Abstract: 8ers gonna 8.

1. Rationale

C has the CHAR_BIT macro which contains the implementation-defined number of bits in a byte, without restrictions on the value of this number. C++ imports this macro as-is. Many other macros and character traits have values derived from CHAR_BIT. While this was historically relevant in computing’s early days, modern hardware has overwhelmingly converged on the assumption that a byte is 8 bits. This document proposes that C++ formally mandates that a byte is 8 bits.

Mainstream compilers already support this reality:

We can find vestigial support, for example GCC dropped dsp16xx in 2004, and 1750a in 2002. Search the web for more evidence finds a few GCC out-of-tree ports which do not seem relevant to modern C++.

[POSIX] has mandated this reality since POSIX.1-2001 (or IEEE Std 1003.1-2001), saying:

As a consequence of adding int8_t, the following are true:

Since the POSIX.1 standard explicitly requires 8-bit char with two’s complement arithmetic, it is easier for application writers if the same two’s complement guarantees are extended to all of the other standard integer types. Furthermore, in programming environments with a 32-bit long, some POSIX.1 interfaces, such as mrand48(), cannot be implemented if long does not use a two’s complement representation.

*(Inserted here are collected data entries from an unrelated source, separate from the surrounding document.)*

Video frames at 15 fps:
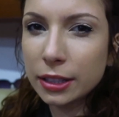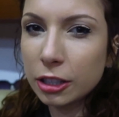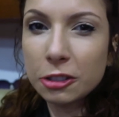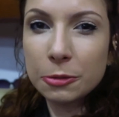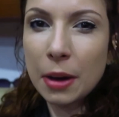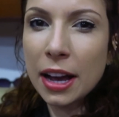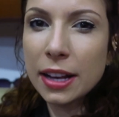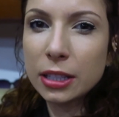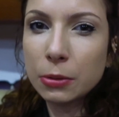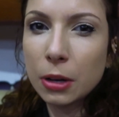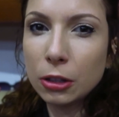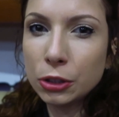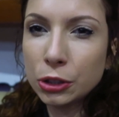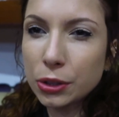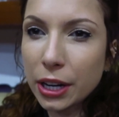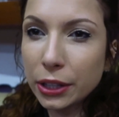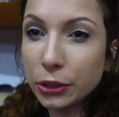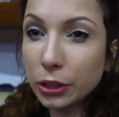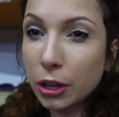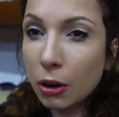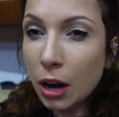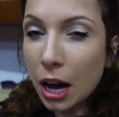so might as well try
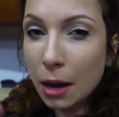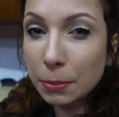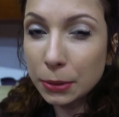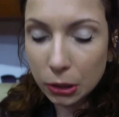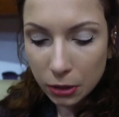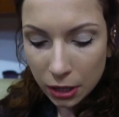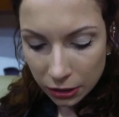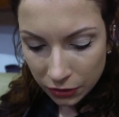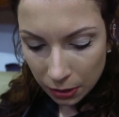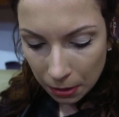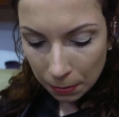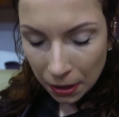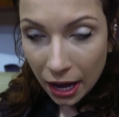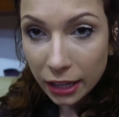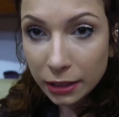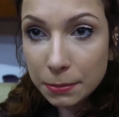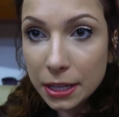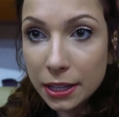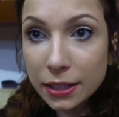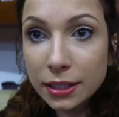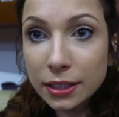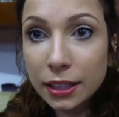to go up towards the
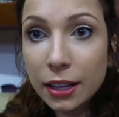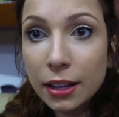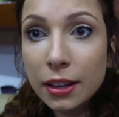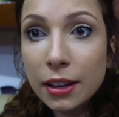apartments.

To add onto the reality that POSIX chose in 2001, C++20 has only supported two’s complement storage since [P0907r4], and C23 has followed suit.

The overwhelming support for 8-bit bytes in hardware and software platforms means that software written for non-8-bit bytes is incompatible with software written for 8-bit bytes, and vice versa. C and C++ code targeting non-8-bit bytes are incompatible dialects of C and C++.

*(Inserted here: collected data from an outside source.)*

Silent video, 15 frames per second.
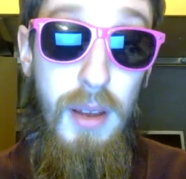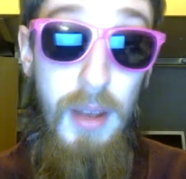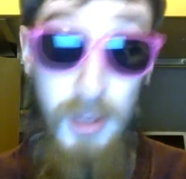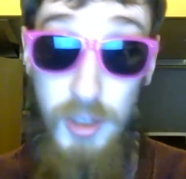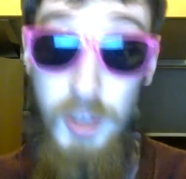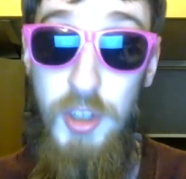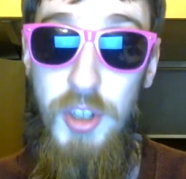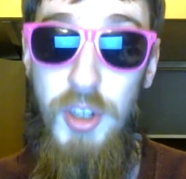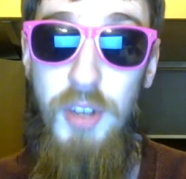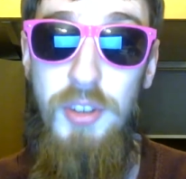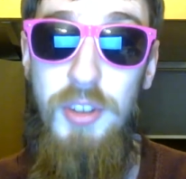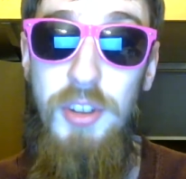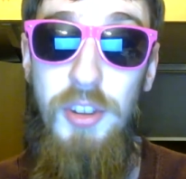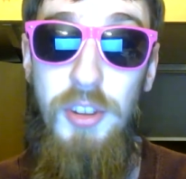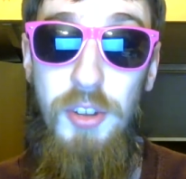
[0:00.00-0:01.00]
Did you
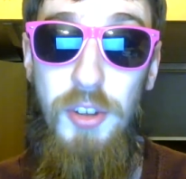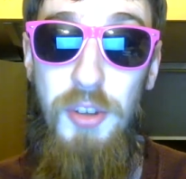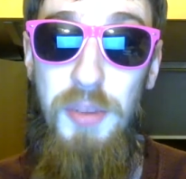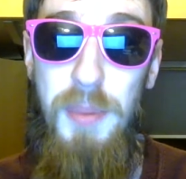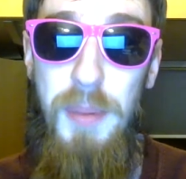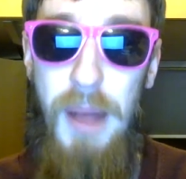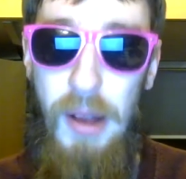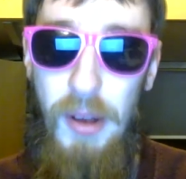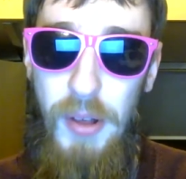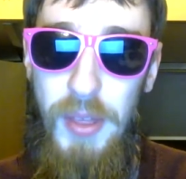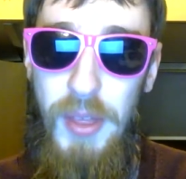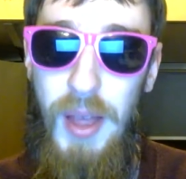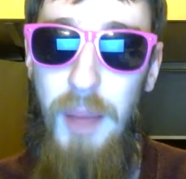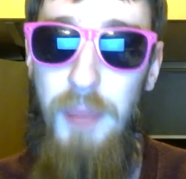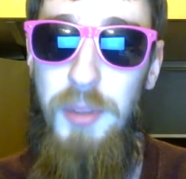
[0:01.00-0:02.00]
notice the superpower
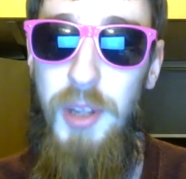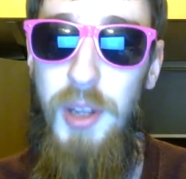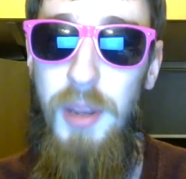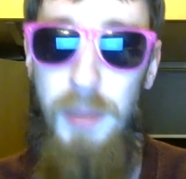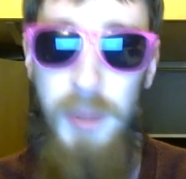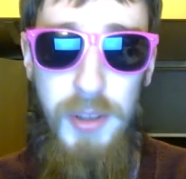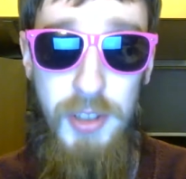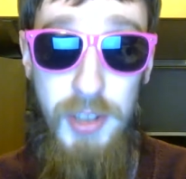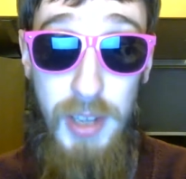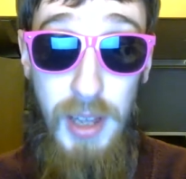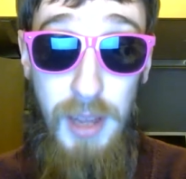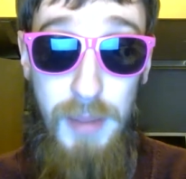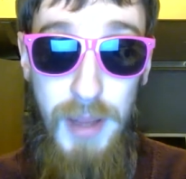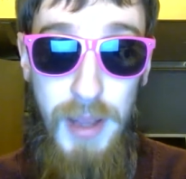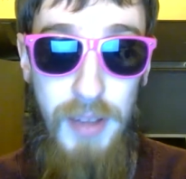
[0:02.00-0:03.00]
that Abdullah bin
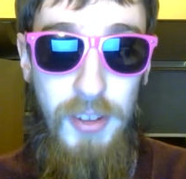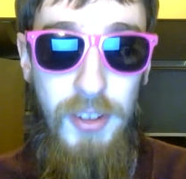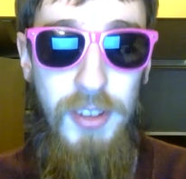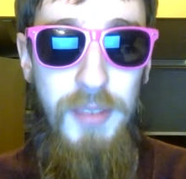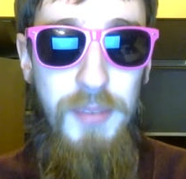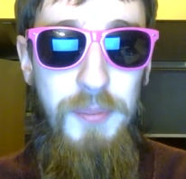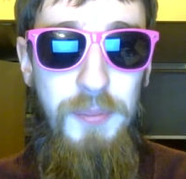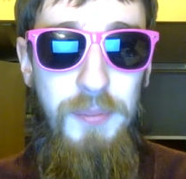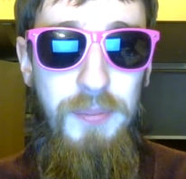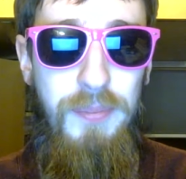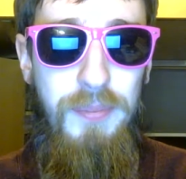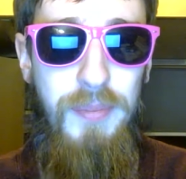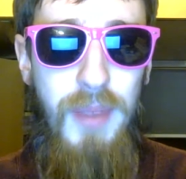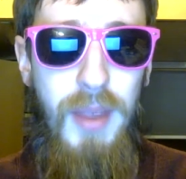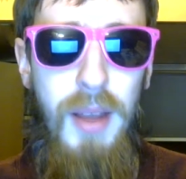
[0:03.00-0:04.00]
Salam has?
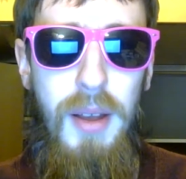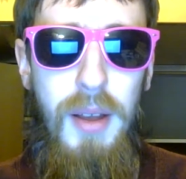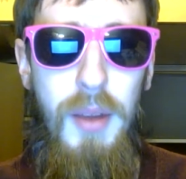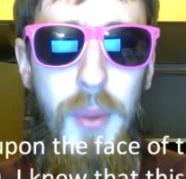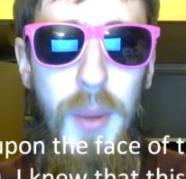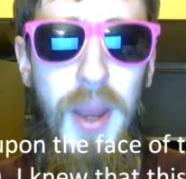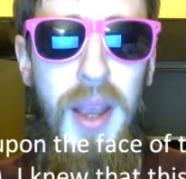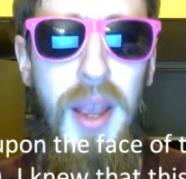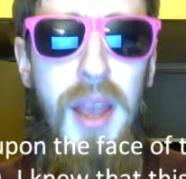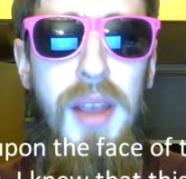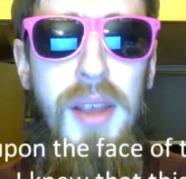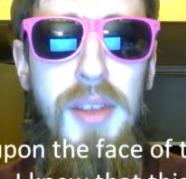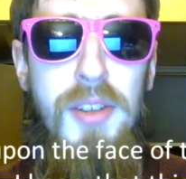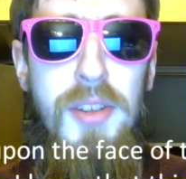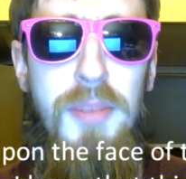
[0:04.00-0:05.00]
When I
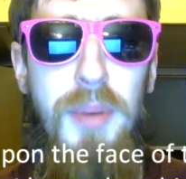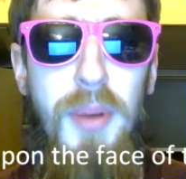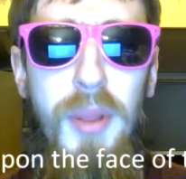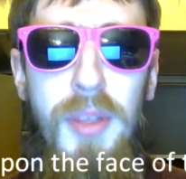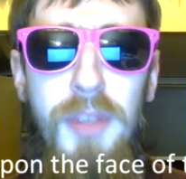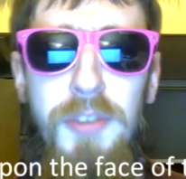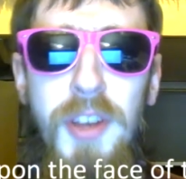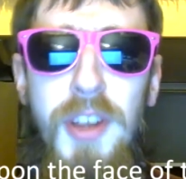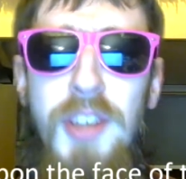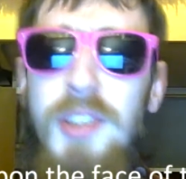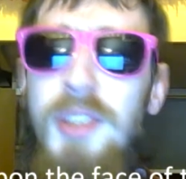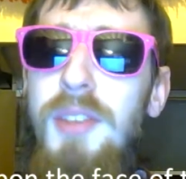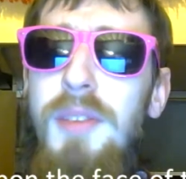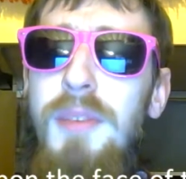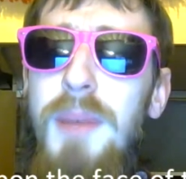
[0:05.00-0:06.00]
gazed upon the face
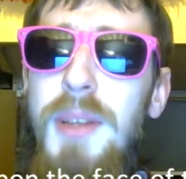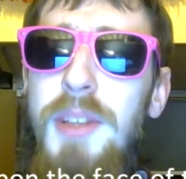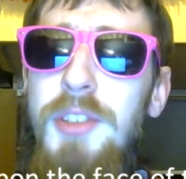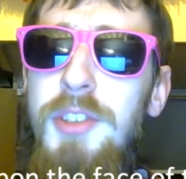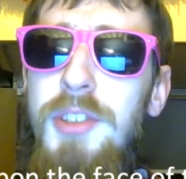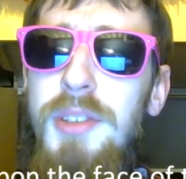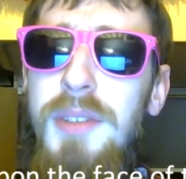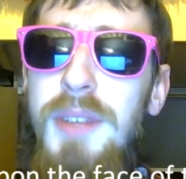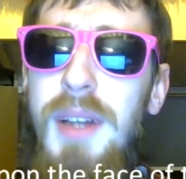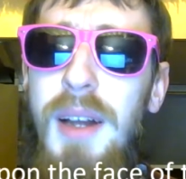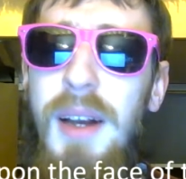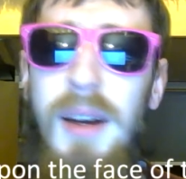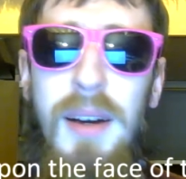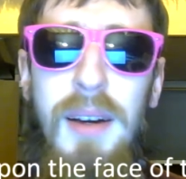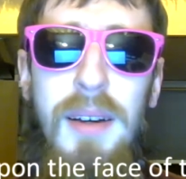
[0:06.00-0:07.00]
of the Messenger of
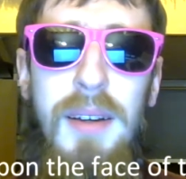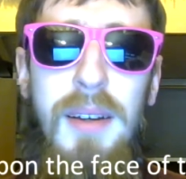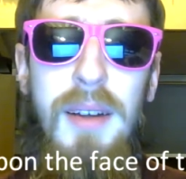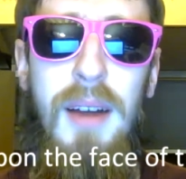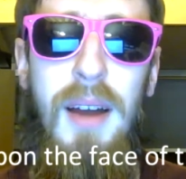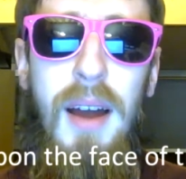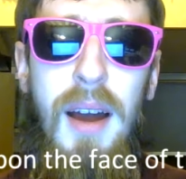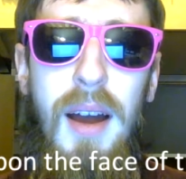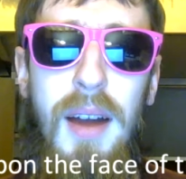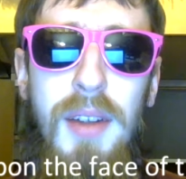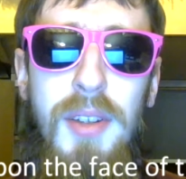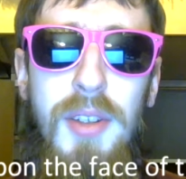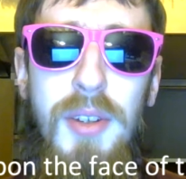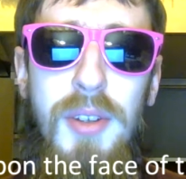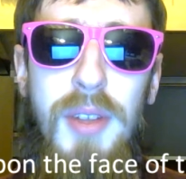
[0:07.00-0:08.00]
Allah, I
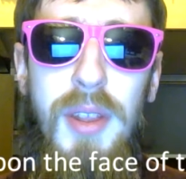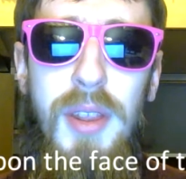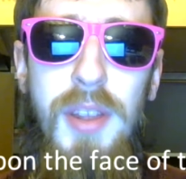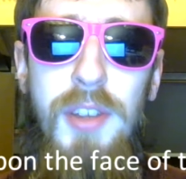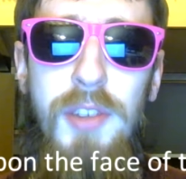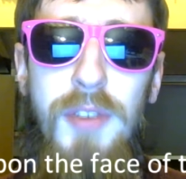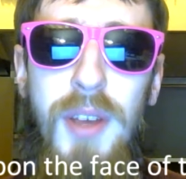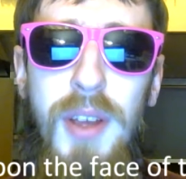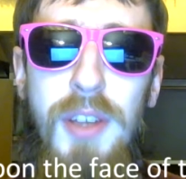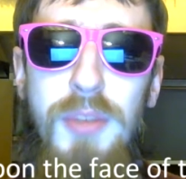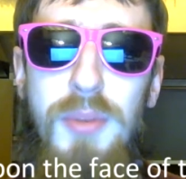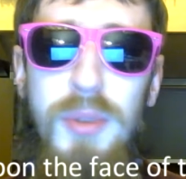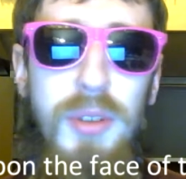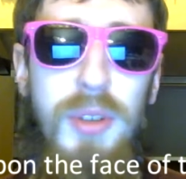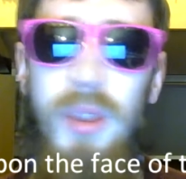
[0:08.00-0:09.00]
knew that this face
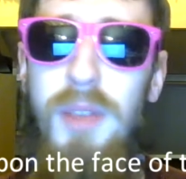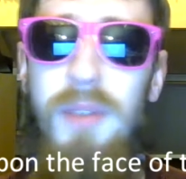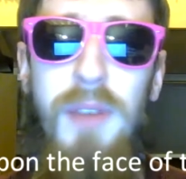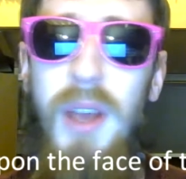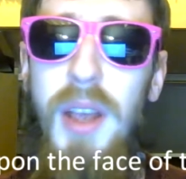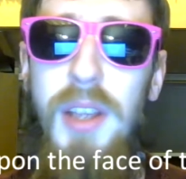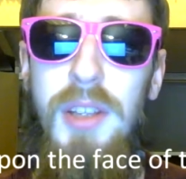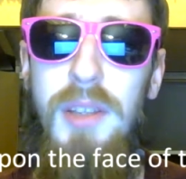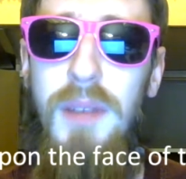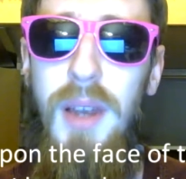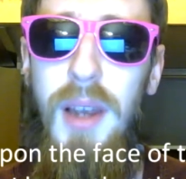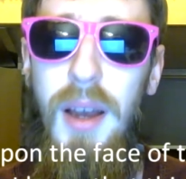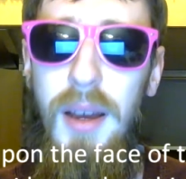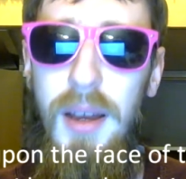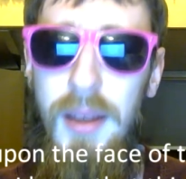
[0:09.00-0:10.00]
was not the face of a
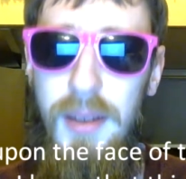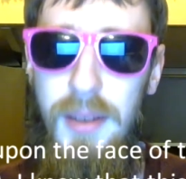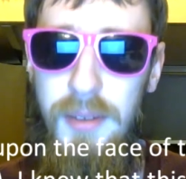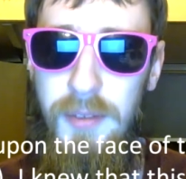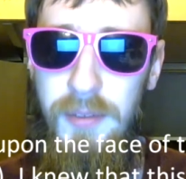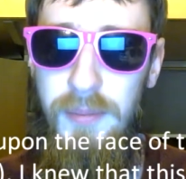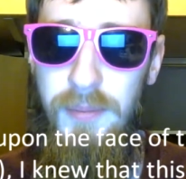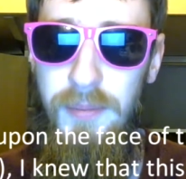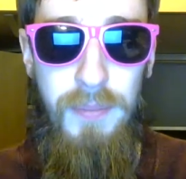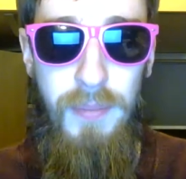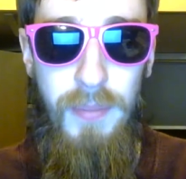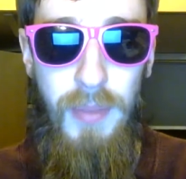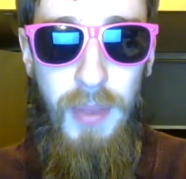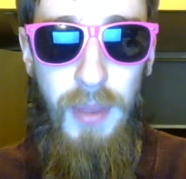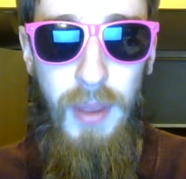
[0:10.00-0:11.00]
liar.
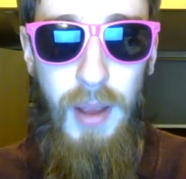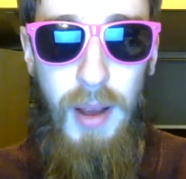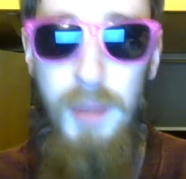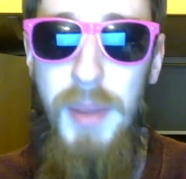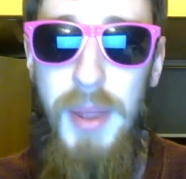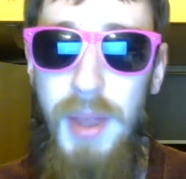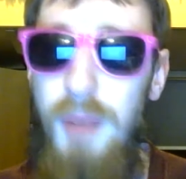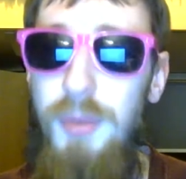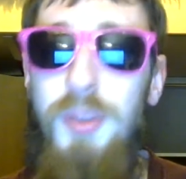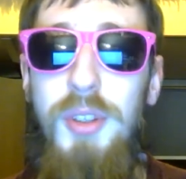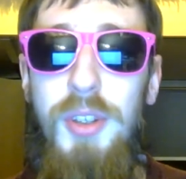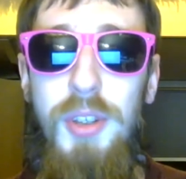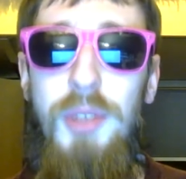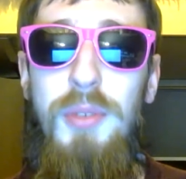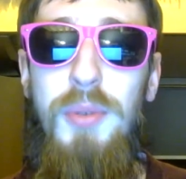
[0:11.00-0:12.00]
I bet that was a
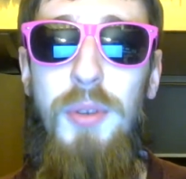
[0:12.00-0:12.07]
useful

Wikipedia quotes the following operating systems as being currently POSIX compliant (and therefore supporting 8-bit bytes):

And many others as being formerly compliant, or mostly compliant.

Even StackOverflow, the pre-AI repository of our best knowledge (after Wikipedia), gushes with enthusiasm about non-8-bit byte architectures, and asks which exotic architecture the committee cares about.

This paper cannot succeed without mentioning the PDP-10 (though noting that PDP-11 has 8-bit bytes), and the fact that some DSPs have 16-bit, 24-bit, or 32-bit words treated as "bytes." These architectures made sense in their era, where word sizes varied and the notion of a byte wasn’t standardized. Today, nearly every general-purpose and embedded system adheres to the 8-bit byte model. The question isn’t whether there are still architectures where bytes aren’t 8-bits (there are!) but whether these care about modern C++... and whether modern C++ cares about them.

The example which seems the most relevant of current architecture with non-8-bit-bytes is TI’s TMS320C28x, whose compiler manual states:

The TI compiler accepts C and C++ code conforming to the International Organization for Standardization (ISO) standards for these languages. The compiler supports the 1989, 1999, and 2011 versions of the C language and the 2003 version of the C++ language.

TI has expressed that it does not intend to support C++11 or later. They offer a migration guide from 8-bit bytes.

Another recent DSP which is sometimes brought up is CEVA-TeakLite. The latest generation, CEVA-TeakLite-4, only supports a C compiler.

Yet another potentially relevant architecture is SHARC, whose latest compiler manual explains which architectures support different architectural features in section "Processor Features", and whether the compiler option -char-size[-8|-32] is available. In any case, only C++03 and C++11 are supported, with significant features missing (but interesting anachronisms can be enabled, I recommend reading that section of the manual!).

A popular DSP which supports 8-bit bytes is Tensilica, whose compiler is based on clang.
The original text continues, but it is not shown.